### What needs to be done
Exactly what is written in the records below should be returned, minus the images.

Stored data
******************************
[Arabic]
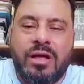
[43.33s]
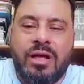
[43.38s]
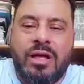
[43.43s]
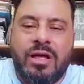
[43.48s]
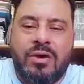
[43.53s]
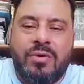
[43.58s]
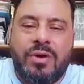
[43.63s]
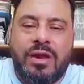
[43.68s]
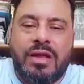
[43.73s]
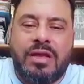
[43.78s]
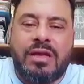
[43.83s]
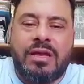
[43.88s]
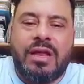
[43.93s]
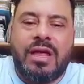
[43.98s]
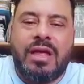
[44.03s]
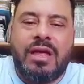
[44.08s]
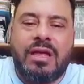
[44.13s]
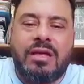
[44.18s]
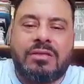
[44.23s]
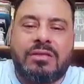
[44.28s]

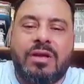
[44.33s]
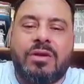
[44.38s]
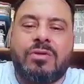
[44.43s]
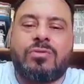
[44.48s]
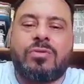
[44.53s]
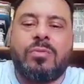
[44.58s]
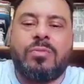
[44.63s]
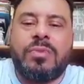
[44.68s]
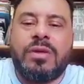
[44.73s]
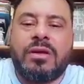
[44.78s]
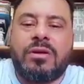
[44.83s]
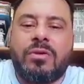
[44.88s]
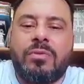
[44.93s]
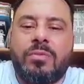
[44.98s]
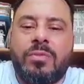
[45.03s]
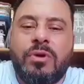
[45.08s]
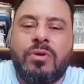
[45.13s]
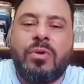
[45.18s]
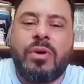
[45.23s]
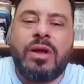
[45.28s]
ولكنها تقطن
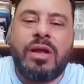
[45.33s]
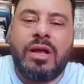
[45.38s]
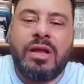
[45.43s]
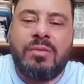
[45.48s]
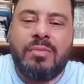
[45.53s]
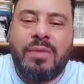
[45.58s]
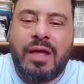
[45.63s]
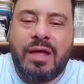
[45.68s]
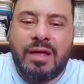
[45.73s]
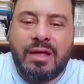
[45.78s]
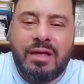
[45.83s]
بجوار حلمها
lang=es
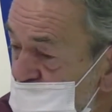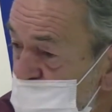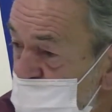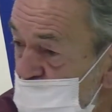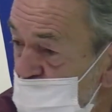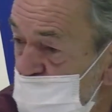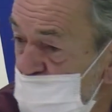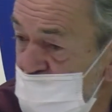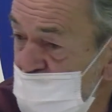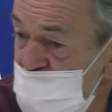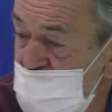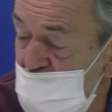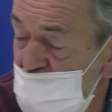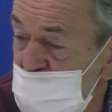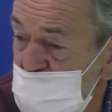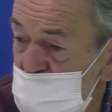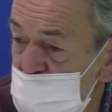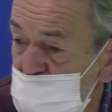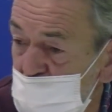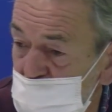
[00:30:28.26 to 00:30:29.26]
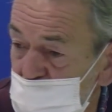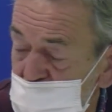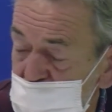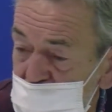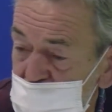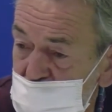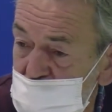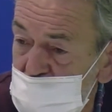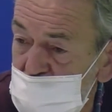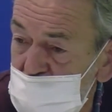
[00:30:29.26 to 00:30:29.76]
y por 40 euros tú puedes
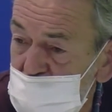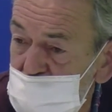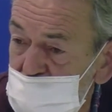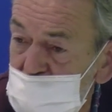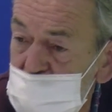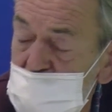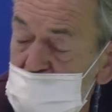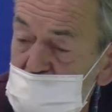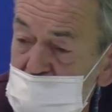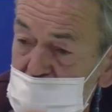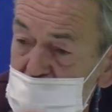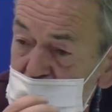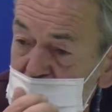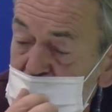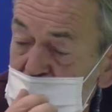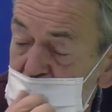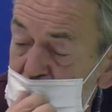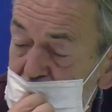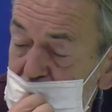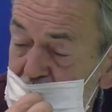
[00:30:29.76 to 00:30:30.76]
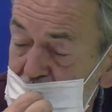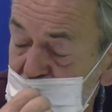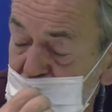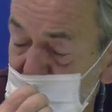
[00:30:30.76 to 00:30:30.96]
tener eh, internet en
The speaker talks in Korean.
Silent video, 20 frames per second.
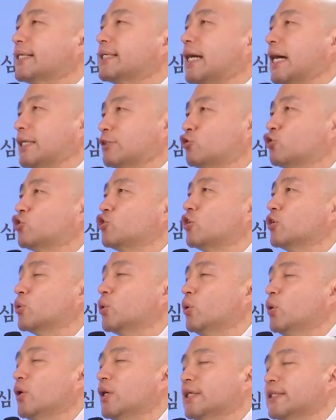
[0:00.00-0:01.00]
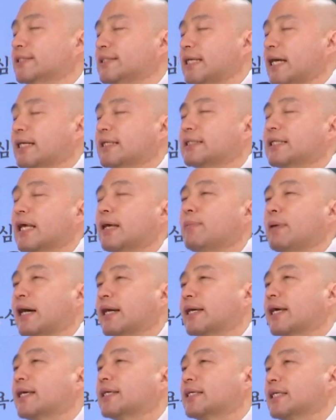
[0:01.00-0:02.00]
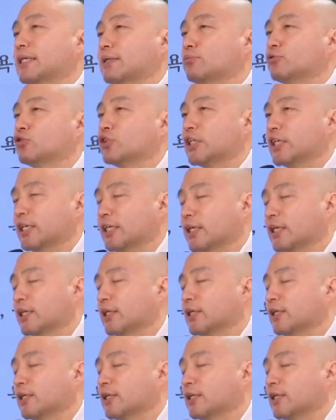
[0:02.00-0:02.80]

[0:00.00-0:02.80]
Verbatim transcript: 갖추어도 상대방의 기분이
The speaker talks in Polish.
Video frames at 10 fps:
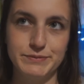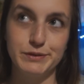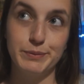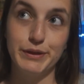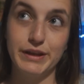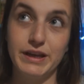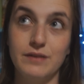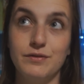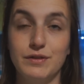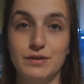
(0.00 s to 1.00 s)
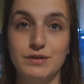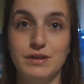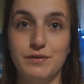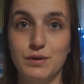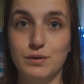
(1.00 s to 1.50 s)
Spotyka w dość
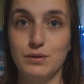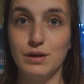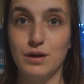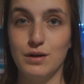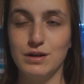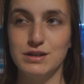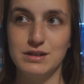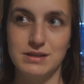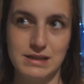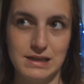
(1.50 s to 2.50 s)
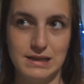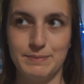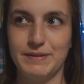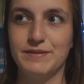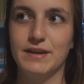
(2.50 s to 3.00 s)
niefortunnych okolicznościach
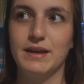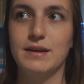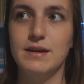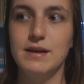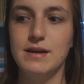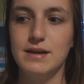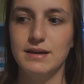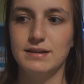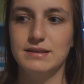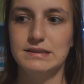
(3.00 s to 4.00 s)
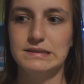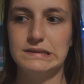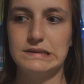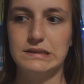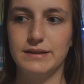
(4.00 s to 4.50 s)
pewnej e,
******************************
### Written reply
[Arabic]
[43.33s]
[43.38s]
[43.43s]
[43.48s]
[43.53s]
[43.58s]
[43.63s]
[43.68s]
[43.73s]
[43.78s]
[43.83s]
[43.88s]
[43.93s]
[43.98s]
[44.03s]
[44.08s]
[44.13s]
[44.18s]
[44.23s]
[44.28s]

[44.33s]
[44.38s]
[44.43s]
[44.48s]
[44.53s]
[44.58s]
[44.63s]
[44.68s]
[44.73s]
[44.78s]
[44.83s]
[44.88s]
[44.93s]
[44.98s]
[45.03s]
[45.08s]
[45.13s]
[45.18s]
[45.23s]
[45.28s]
ولكنها تقطن
[45.33s]
[45.38s]
[45.43s]
[45.48s]
[45.53s]
[45.58s]
[45.63s]
[45.68s]
[45.73s]
[45.78s]
[45.83s]
بجوار حلمها
lang=es
[00:30:28.26 to 00:30:29.26]
[00:30:29.26 to 00:30:29.76]
y por 40 euros tú puedes
[00:30:29.76 to 00:30:30.76]
[00:30:30.76 to 00:30:30.96]
tener eh, internet en
The speaker talks in Korean.
Silent video, 20 frames per second.
[0:00.00-0:01.00]
[0:01.00-0:02.00]
[0:02.00-0:02.80]

[0:00.00-0:02.80]
Verbatim transcript: 갖추어도 상대방의 기분이
The speaker talks in Polish.
Video frames at 10 fps:
(0.00 s to 1.00 s)
(1.00 s to 1.50 s)
Spotyka w dość
(1.50 s to 2.50 s)
(2.50 s to 3.00 s)
niefortunnych okolicznościach
(3.00 s to 4.00 s)
(4.00 s to 4.50 s)
pewnej e,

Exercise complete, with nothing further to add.